2年ぶりの復帰戦に臨んだ大山選手は、前検から「ターン出口はすごくスムーズでした。立ち上がりが早い」と手応えを語りつつも、スタート感覚など細部に不安が残る様子。初日から果敢に3Rと10Rに挑戦し、抜群のレースセンスの片鱗を見せました。

本人は「背負うものが一切無く、ただ好きなレースがやれるという気持ち。楽しみだけです」と語り、母としてもレーサーとしても新たな気持ちで臨む姿が印象的です。

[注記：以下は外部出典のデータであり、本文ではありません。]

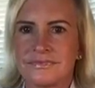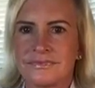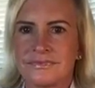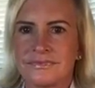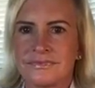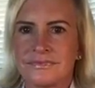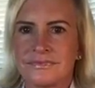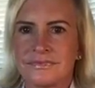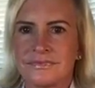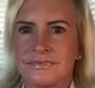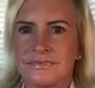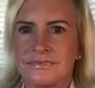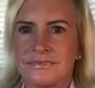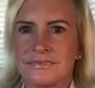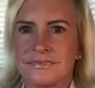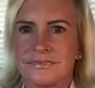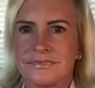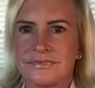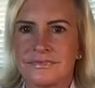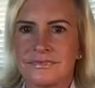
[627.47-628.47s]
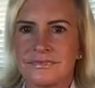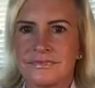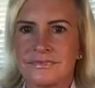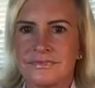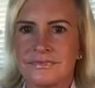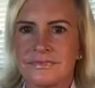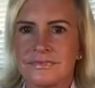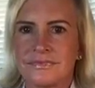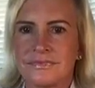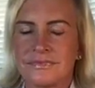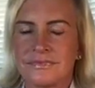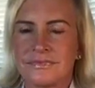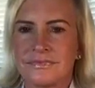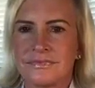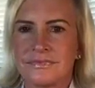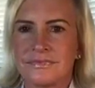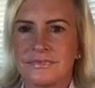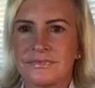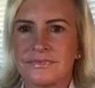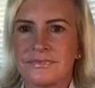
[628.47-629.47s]

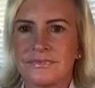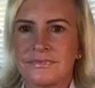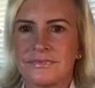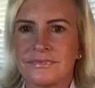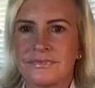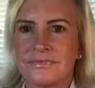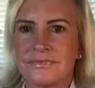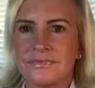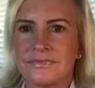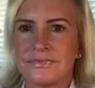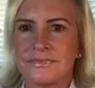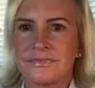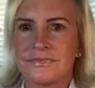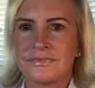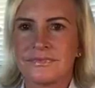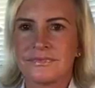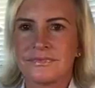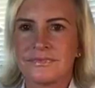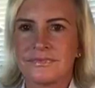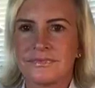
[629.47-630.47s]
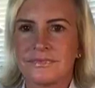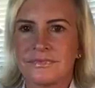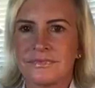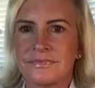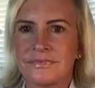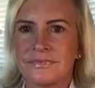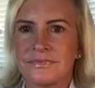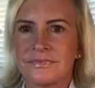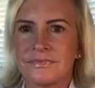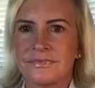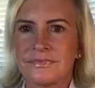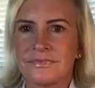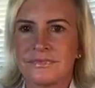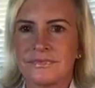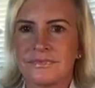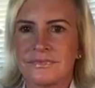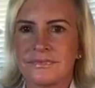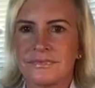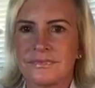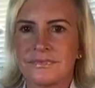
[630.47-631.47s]

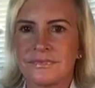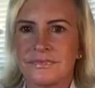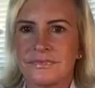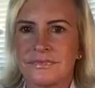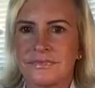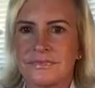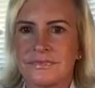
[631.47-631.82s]
(not speaking)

ボートレース津SGダービー――ファンに囲まれた復帰後初トークショー

唐津での復帰戦後、大山千広選手は津ボートで開催中のSGダービーの5日目、3R発売中に復帰後初のトークショーに登場しました。
「ちーちゃん!」と熱い声援を受けながらステージに立った大山選手は、明るい笑顔でママとしての近況も率直に披露します。「息子はまだ1歳ちょっとで、すごくやんちゃな方だと思います。寝られなくて大変だけど、寝てくれると本当に天使でかわいいです。パワーチャージになります」と、日々の育児の苦労と喜びを語りました。

ママとして、レーサーとして――両立の葛藤と成長

  • 育児との両立: 「体は戻っていたけど、目が追い付きません。特にスタートですね」と語り、レース感覚の微妙な難しさを率直に認めながらも、「ボートはやっぱり楽しい。SGとかを見ると自分も絶対に行きたいなって思います」と、ボートレースへの情熱を再確認しています。
  • 母の言葉に支えられて: 息子のやんちゃぶりについて「私の母が言っていました」と話し、自身がボートレーサーとして成長してきた過程や、母の視点から語られる子育てのエピソードにもファンは感銘を受けています。
  • 今後へのチャレンジ: 「また1からSGに行けるように頑張りたいです」と力強く宣言。レディースボート界の第一線にもう一度戻るため、新たな挑戦への意欲を隠しません。

ファンの反応――温かい応援と期待の渦

津ボートのトークショー当日、SG開催の賑わいの中、ファンからは「ちーちゃん!」の大歓声が起こり、復帰を心待ちにしていた多くの声が大山選手を包み込みました。会場は、ママとして成長した大山選手への祝福と、再びSGに挑んでくれることへの期待で満ちあふれていました。

復帰後の戦績と今後の展望

  • 2025年9月唐津・スポーツ報知杯: 産休明け初戦で3日目9R、3コースからまくり差しを決めて2023年9月以来の勝利。続くレースで準優戦に進出するなど、健闘を見せています。
  • 津SGダービー運営: 開催期間中、復帰選手として大会を盛り上げる中心的存在になり、選手としてのみならず、会場のムードメーカーに。
  • 芦屋・ヴィーナスシリーズ: 10月には芦屋競艇場「ヴィーナスシリーズ第15戦スポニチ杯」にも出走し、産休復帰後の活動を広げています。
  • 今後の目標: まずは「SG復帰」を掲げ、B級から再び頂点への道を踏み出した大山選手。体力と技術の両面で調整を進めつつ、家庭との両立にも果敢にチャレンジしています。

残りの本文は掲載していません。